What Scotland has lost
The previous UK Government took the decision during the Brexit process to end UK participation in Creative Europe, although the UK could have associated as a third country.
With no option to participate in our own right in the programme, this decision also ended Scottish involvement – despite the Scottish Government’s clearly stated position at the time that we wished to continue to participate.
The effect of loss of membership on the creative sector in Scotland has been profound:
Loss of cross-border cultural collaboration
Scottish institutions have lost access to a programme with unique ability to facilitate cross-border cultural collaboration and support transnational creative networks. While the UK was a member of the EU, projects supported in Scotland were linked to 34 of the 41 countries participating in the Creative Europe programme. This key transnational strength of the programme is impossible to replicate at domestic level, and its loss has been highlighted by stakeholders within the cultural sector as being particularly damaging.

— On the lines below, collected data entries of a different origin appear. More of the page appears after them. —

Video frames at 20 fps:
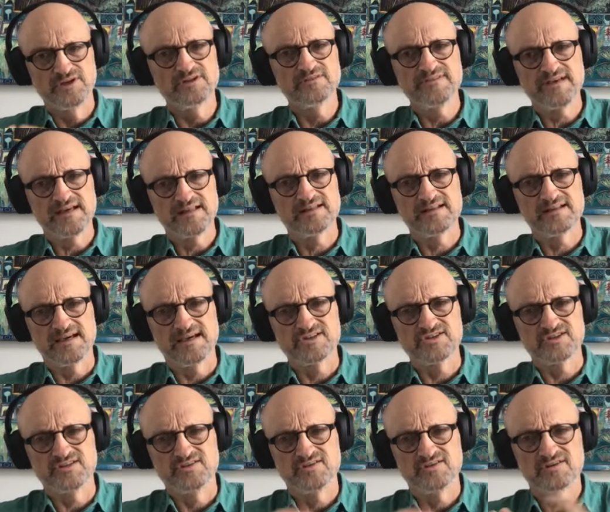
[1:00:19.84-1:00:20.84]
real
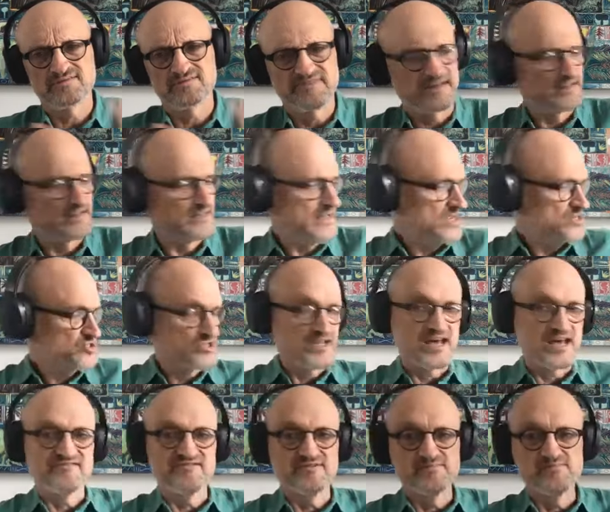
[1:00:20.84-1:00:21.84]
validation, not
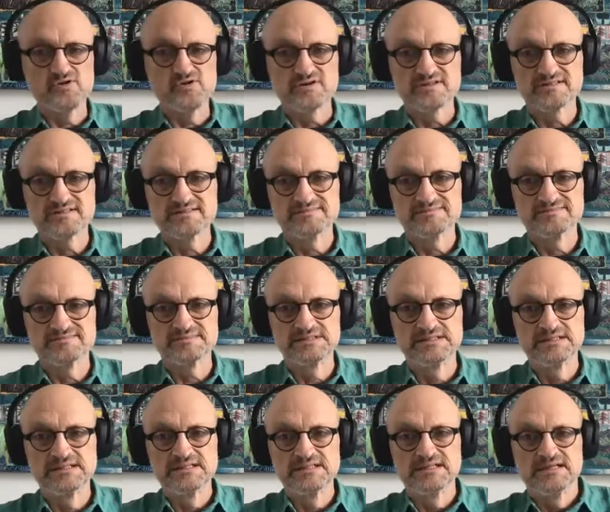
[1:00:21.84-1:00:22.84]
validation out of a book.
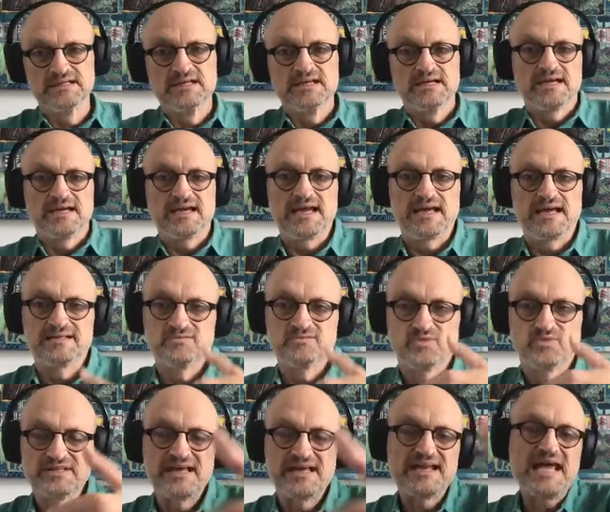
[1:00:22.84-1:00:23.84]

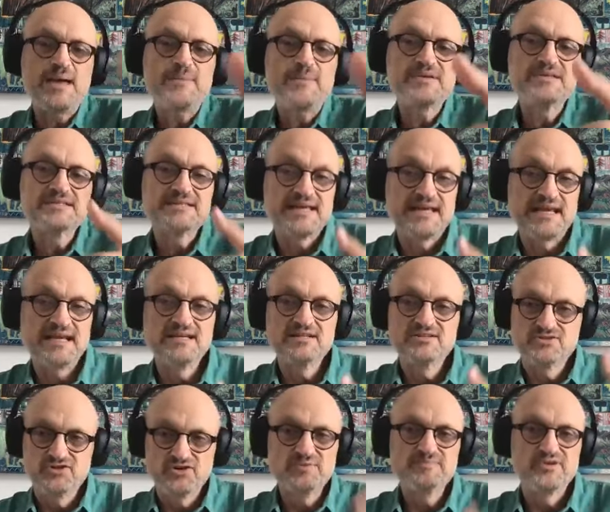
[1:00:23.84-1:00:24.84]
And when that happens
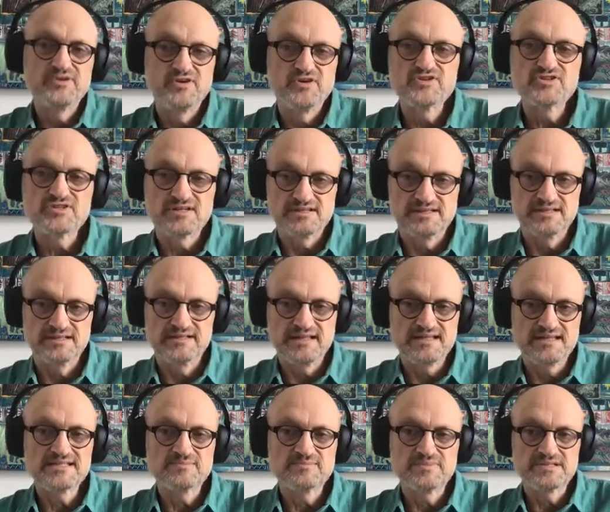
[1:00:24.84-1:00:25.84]

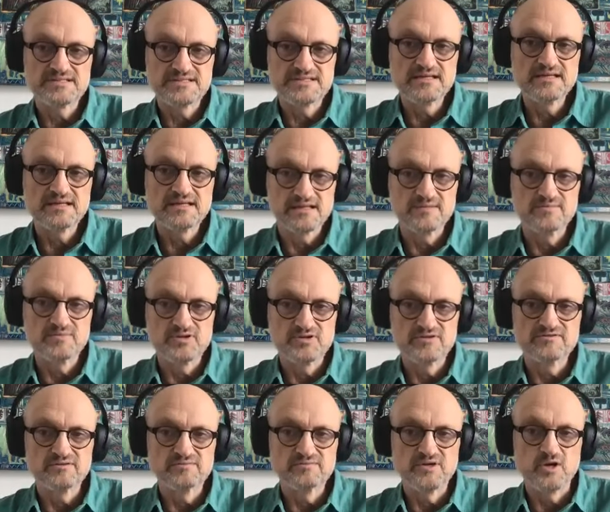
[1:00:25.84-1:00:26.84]
interpersonally, that's a
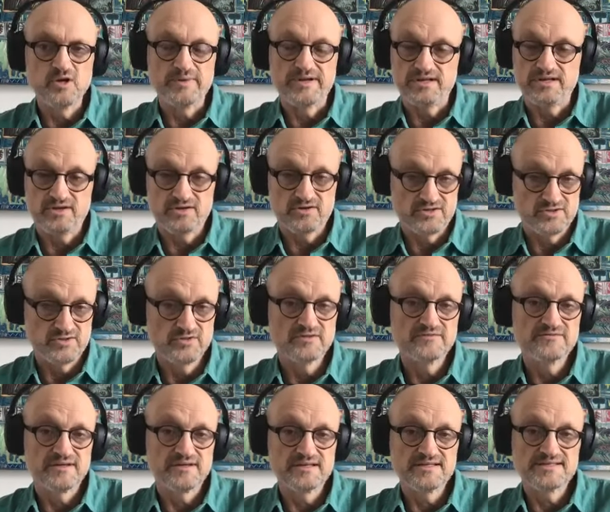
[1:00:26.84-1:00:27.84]
particularly beautiful moment. You can
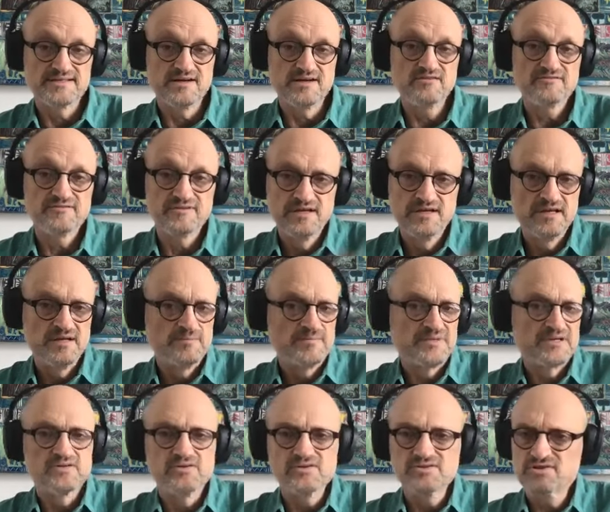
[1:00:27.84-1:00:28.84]
do it for yourself,
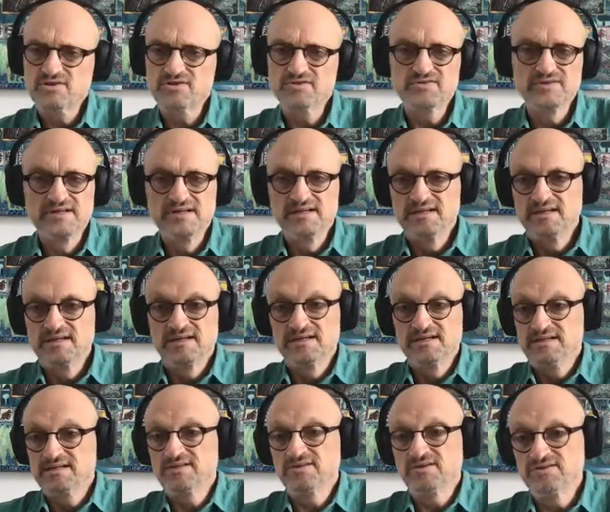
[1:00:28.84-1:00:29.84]
but also,
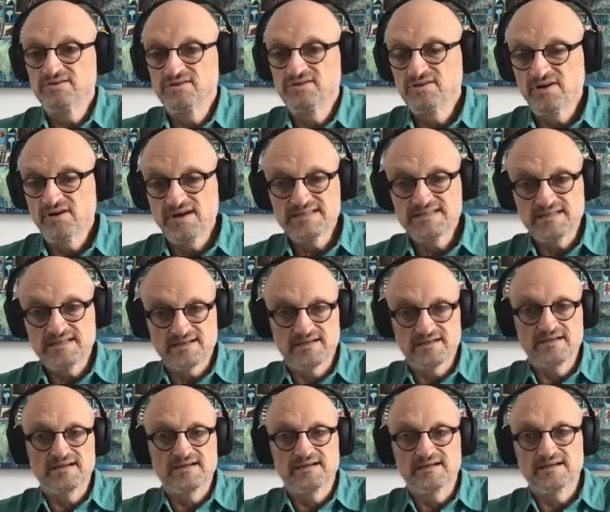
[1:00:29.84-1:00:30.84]
you know, you guys
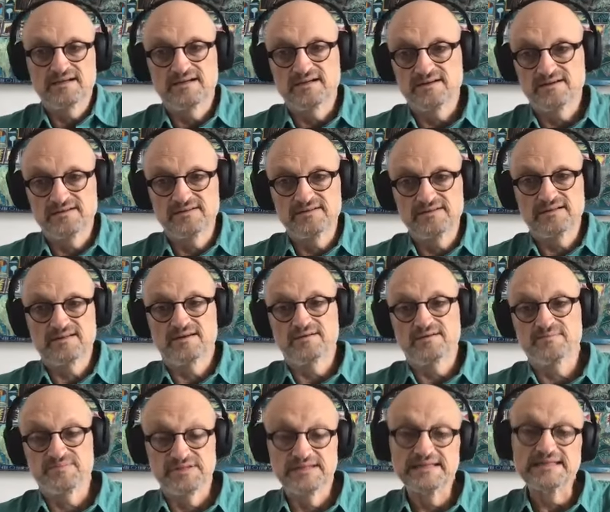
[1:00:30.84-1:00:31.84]
are, are,
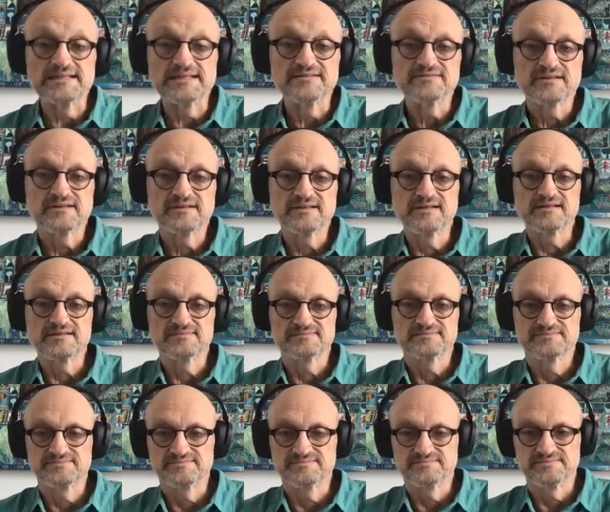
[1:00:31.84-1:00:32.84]
are, I believe, I
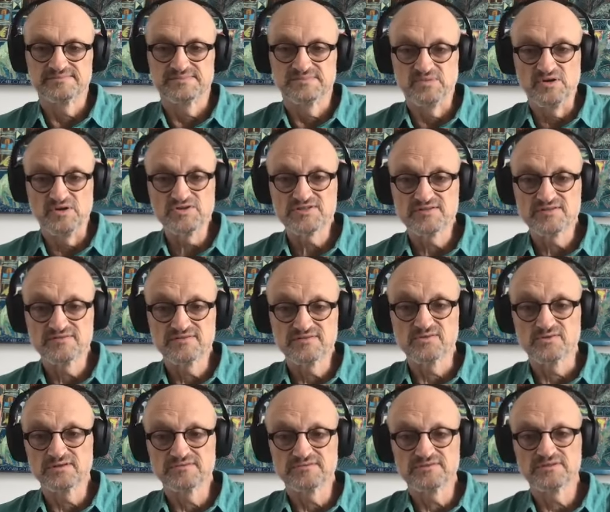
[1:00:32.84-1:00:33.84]
think most
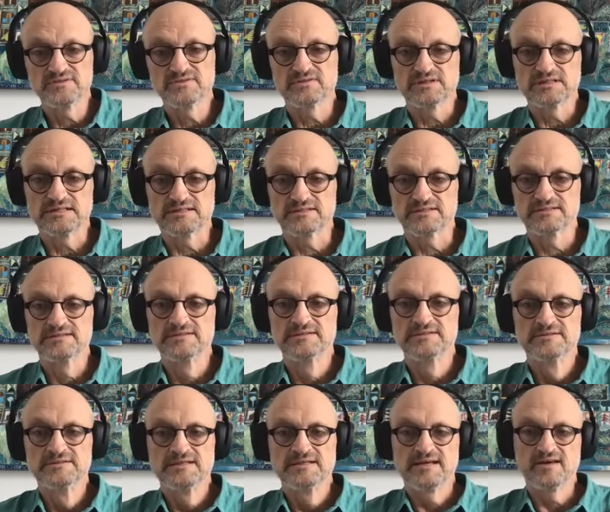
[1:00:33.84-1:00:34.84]
of you, all of you
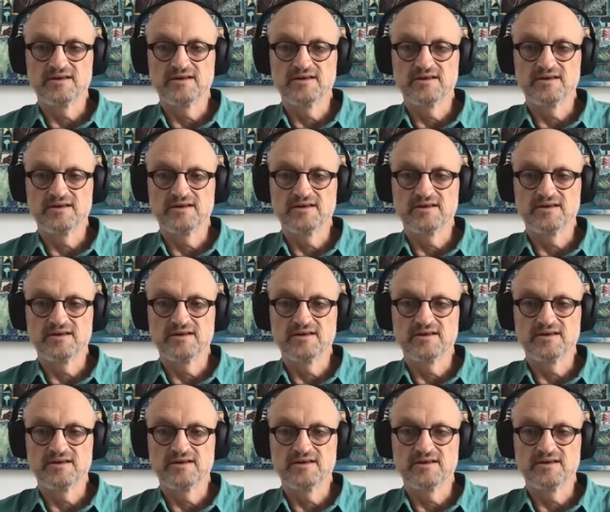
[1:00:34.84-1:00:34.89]
are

Loss of learning, development, innovation and knowledge-sharing
Participating in these projects, and the connections that they facilitated, supported learning, development, innovation and knowledge-sharing across all the diverse elements of the culture sector. Only by reassociating can Scotland regain the cumulative, knock-on benefits the programme brings.
Loss of funding opportunities
Without access to Creative Europe, Scottish organisations are unable to access significant funding opportunities. Sixty projects in Scotland, across cities and regions as diverse as Dundee, Shetland, South Uist, Inverness, Aberdeenshire, and Lewis, and the central belt, received a total of more than €18.6 million between 2014 and 2020 – which also in turn provided confidence for further funding to be committed. Activities that benefited included film development, youth dance, and delivery of multi-arts festivals.
Scottish organisations contributed to, and benefited from, Creative Europe cooperation at a rate above the UK average, and the impact of ending membership has been particularly marked in Scotland. This effect has been felt not only across the cultural sector itself, but also in wider Scottish society, due to the loss of the diversity and internationalism fostered by participation in projects supported by Creative Europe.
Replacement programmes
The UK has expressed a desire to replicate the benefits of Creative Europe and to establish new programmes domestically to support cultural activity.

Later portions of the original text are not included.